How to Build a Security Testing Plan
A Security Testing Plan deals with identifying and analyzing the probable threats and vulnerabilities so the system is not affected. Detecting the probable risks in the system software helps software developers tackle the issue using their coding skills.
The primary goal of security testing is to find any threats and problems using a real-time and practical method.
You should check the program’s effectiveness to get a grip on where your software ranks in terms of security. It further helps to assess how vulnerable your program is to a cyber attack. We have prepared a well-researched guide that will help you build a Security Testing Plan.
The 4-Step Guide to Build a Security Testing Plan
We have prepared a 4-step guide to build your security testing plan.
Step #1: Determine your Approach
There’s a comprehensive range of things to cover when testing. In such a scenario, it becomes difficult to map out the first step. Instead, you must start off with easy fundamentals and determine your approach until all the fundamentals are covered. These are the five methods to determine your actions.:
- Pre exploitation: Attacks that are done using email, application, or web
- Exploitation: This stage covers Security Compromise, also collectively referred to as a security breach and violation. Here, users get unauthorized access to all your services, apps, networks, devices, and data. The intruders here bypass the software’s security mechanisms. It is thus dangerous as your data lose confidentiality as more people, especially hackers, gain access to your confidential data. This can even lead to legal troubles.
- Post exploitation: It is the defence actions that you plan against cyberattacks to prevent data leaks.
MITRE ATT&CK™ Framework
To cover the fundamentals of the Security Testing plan, you can test your existing security controls to meet the ATT&CK matrix.
Types of Threats
“Programming and simulations go hand in hand” it’s the most underrated fact. To defend your software against phasing, crypto stealers, Trojans, or ransomware, you must test your software against similar vulnerabilities. You can simulate and test therefore resolving different threats.
In the Wild
The controls you design must detect the advanced-level threats flowing wildly. You can use IoCs (indicators of compromise) of the latest threat strains to measure your defense action plan. Besides, the In the Wild approach can be utilized simultaneously along with others as this approach uses the latest strains.
Advanced Persistent Threat (APT) Groups
By understanding the strategies and techniques and copying the cybercrime group’s TTP, you can control geopolitical issues.
Step #2: Automate the Stuff that you have to Repeat
Security assessments are time-consuming. But they should not stop consuming your time. To save your efforts, follow the things mentioned below:
Start Building test templates
Determine the things that you want to test. Create test templates in advance. Following a modular approach and making it in advance will save you time and effort. Thus, you can be consistent in testing procedures and run them as and when required.
Predetermined cyber-attacks by following the simulations approach and schedule your tests to run on a particular frequency like hourly, daily, or weekly.
Automate Reporting Procedure
You can set up technical-level reports and then automate them to get assessment results as and when required.

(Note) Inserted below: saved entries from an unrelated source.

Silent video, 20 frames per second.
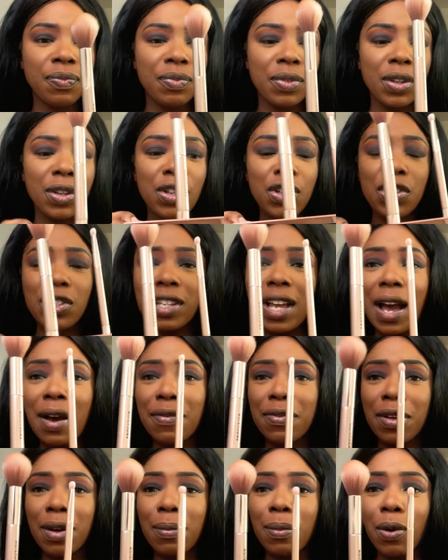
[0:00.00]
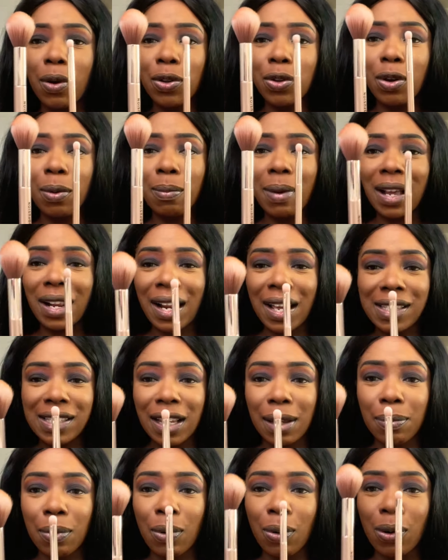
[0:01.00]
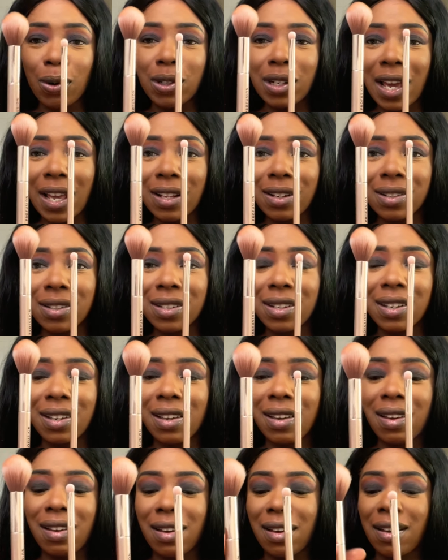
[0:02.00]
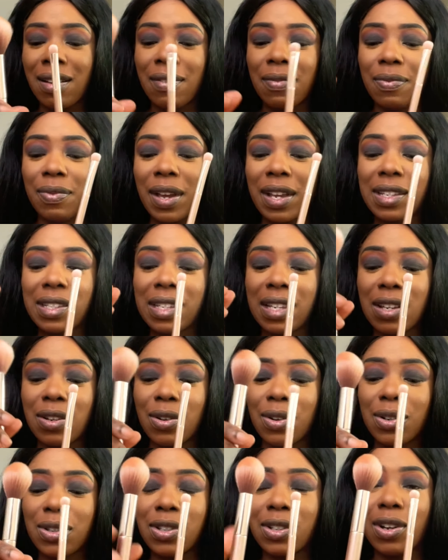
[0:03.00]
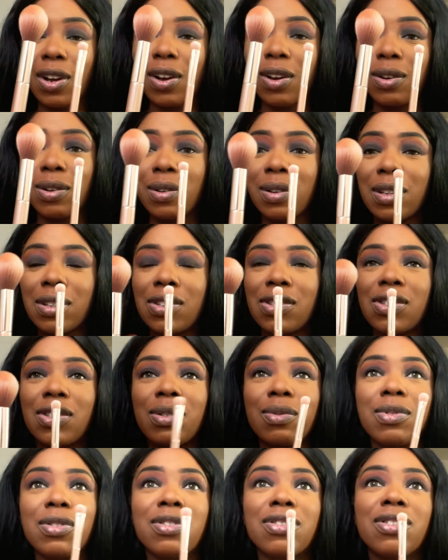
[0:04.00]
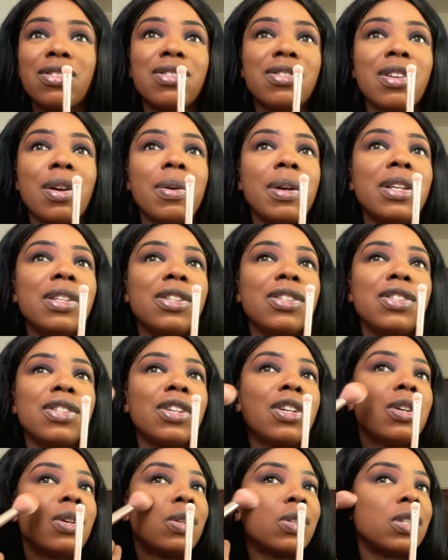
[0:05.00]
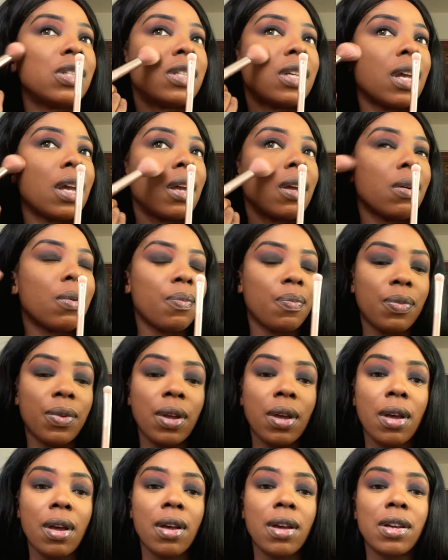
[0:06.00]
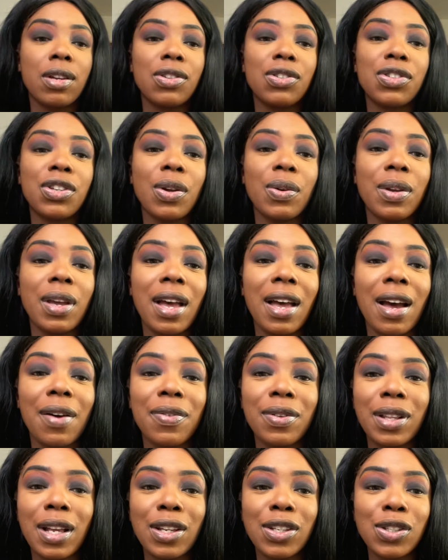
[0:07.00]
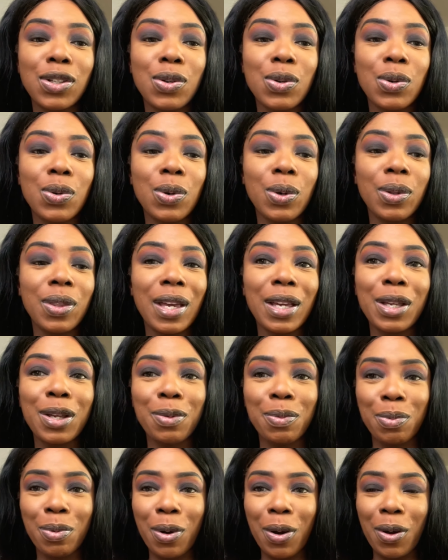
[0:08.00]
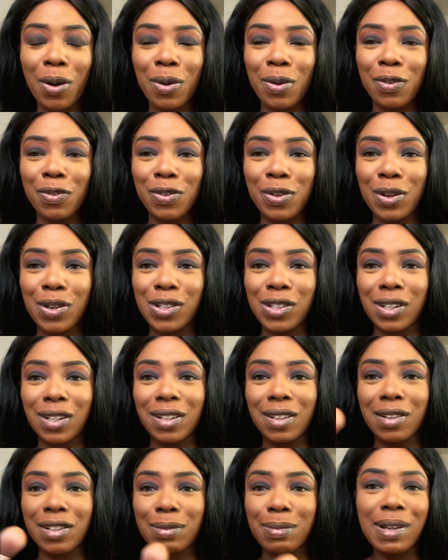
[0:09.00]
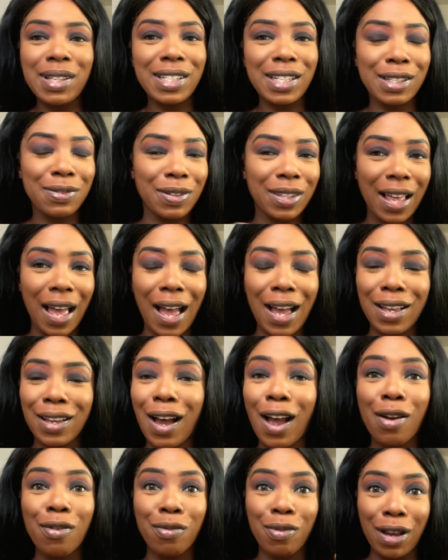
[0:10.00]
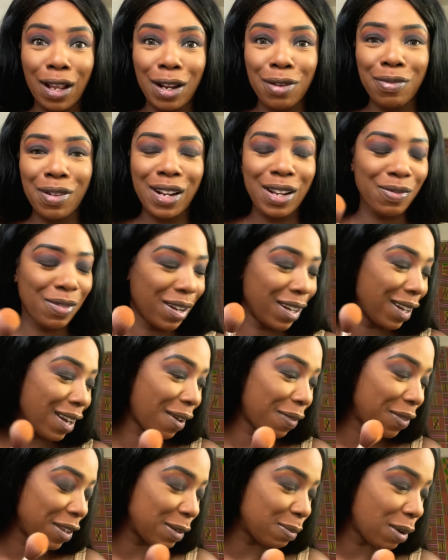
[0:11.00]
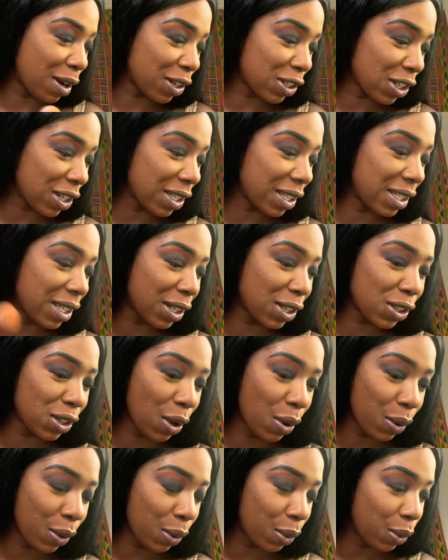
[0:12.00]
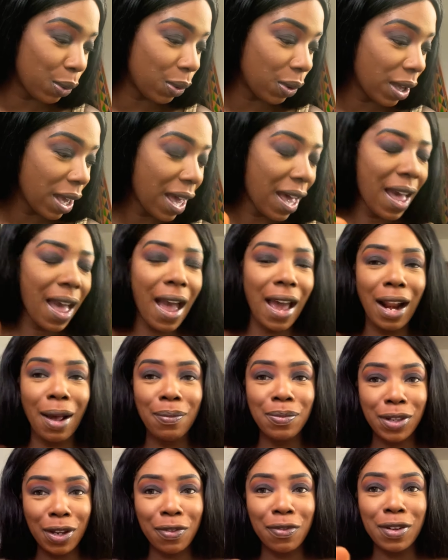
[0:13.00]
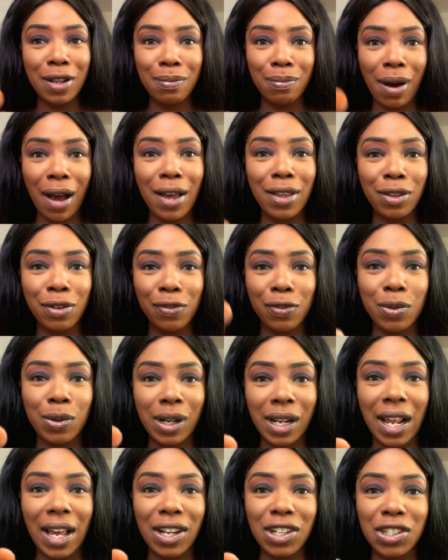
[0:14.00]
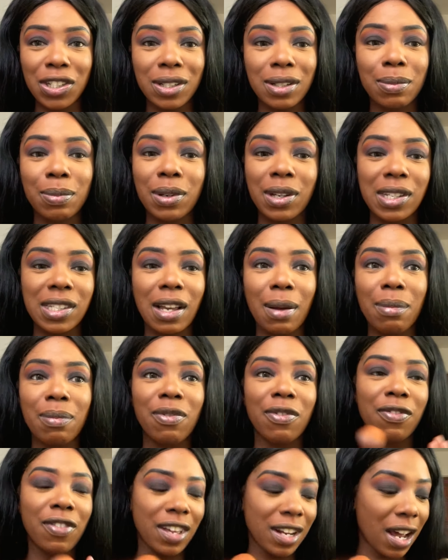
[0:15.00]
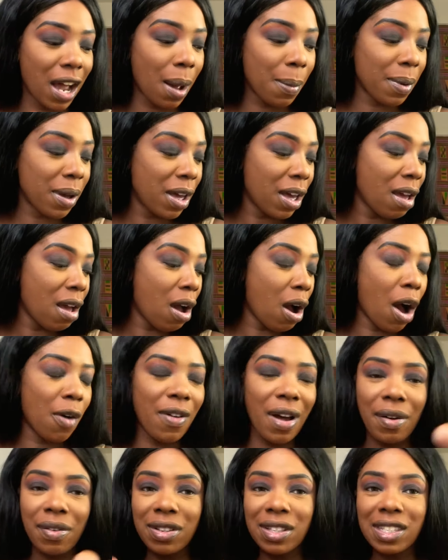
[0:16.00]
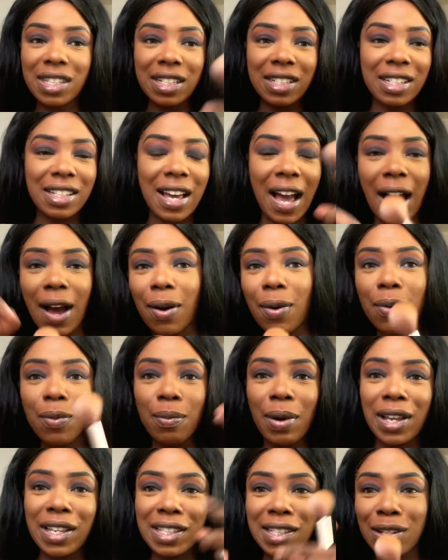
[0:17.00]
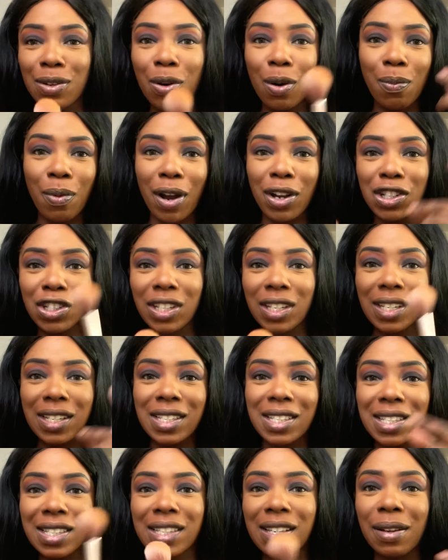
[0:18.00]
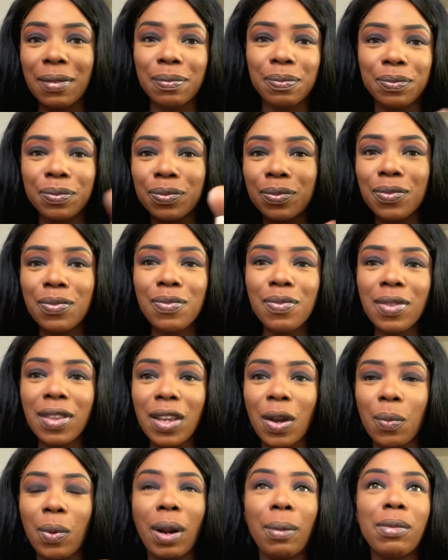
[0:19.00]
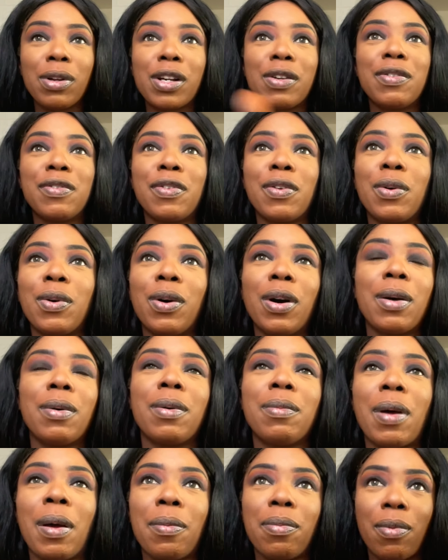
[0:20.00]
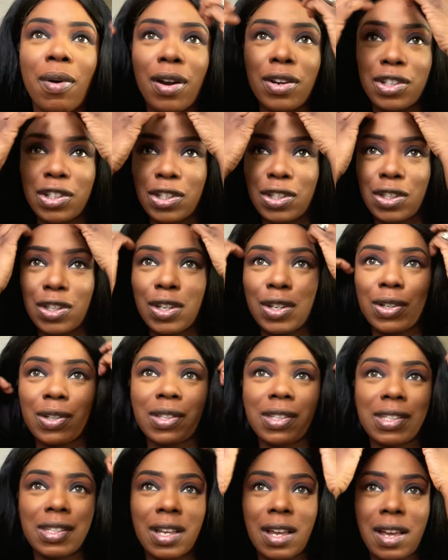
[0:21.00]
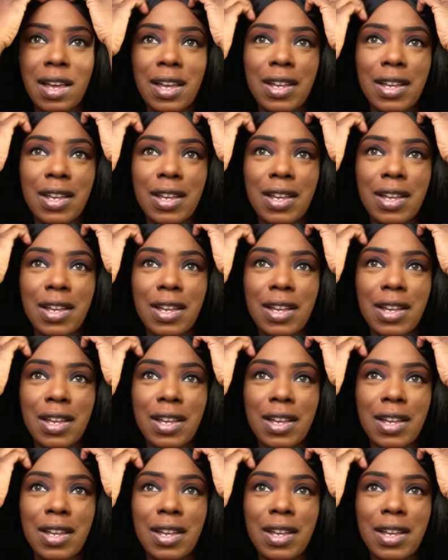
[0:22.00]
You just have them on your magnetic board and that's it, you're good to go. It's just so easy to use, you see? So yeah, I think that's cool. Thank you Profusion Cosmetics for that. I really, really, really love these brushes. These are so cool. And I'm definitely buying the full collection because I'm fed up of having to dig out my single brushes when I'm looking for a brush to use.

Automate being notified when your system is vulnerable to cybercrime or is at threat.
Integrate Testing Results
You can use the techniques like SIEM and SOAR to integrate the test results and the guidelines.
Step #3: Measure the Results
Determining the effectiveness of a cybersecurity system is a very crucial testing procedure.. For measuring them, set the Key Performance Indicators (KPI), and they are classified as follows:
- Cyber Exposure
- Level of associated risk vectors
- Potential threat types
- Security performance monitoring
- Industry-specific benchmarks
- Deviation from target baseline
You can determine how effective your system and tests are, thus measuring the test reports.
Step #4: Select a Specific Testing Tool
Testing tools don’t have any security associated with them as they are primarily developed for everyone’s use. So, if you want to select a specific testing tool you need, you need to ensure that the following criterion is met or not!
Is the tool capable of generating the test report metrics for all the available vectors? First, it is necessary to determine whether the tool is worth using if the metrics aren’t available.
Ensuring mitigation guidelines will help in determining if the team has overcome the gaps. Do you all have followed the mitigation steps or not?
The following things should be done to get rid of any found gaps.
- Automation: Have you pre-designed templates, prescheduled testing, and alerts or not? What frequency have you selected for testing, alerting, and reporting?
- Usage Eligibility: Do you need some additional coding and programming skills to perform the security test or not? Can anyone use it, or do you have a specialized team meant for it?
- Maintenance: Do you need any additional components to use the tool for testing or not? If it does, then do you require a single component or many?
The Final Word
By following the 4 step guideline while building a Security test plan, you can ensure efficient security testing of your data and system.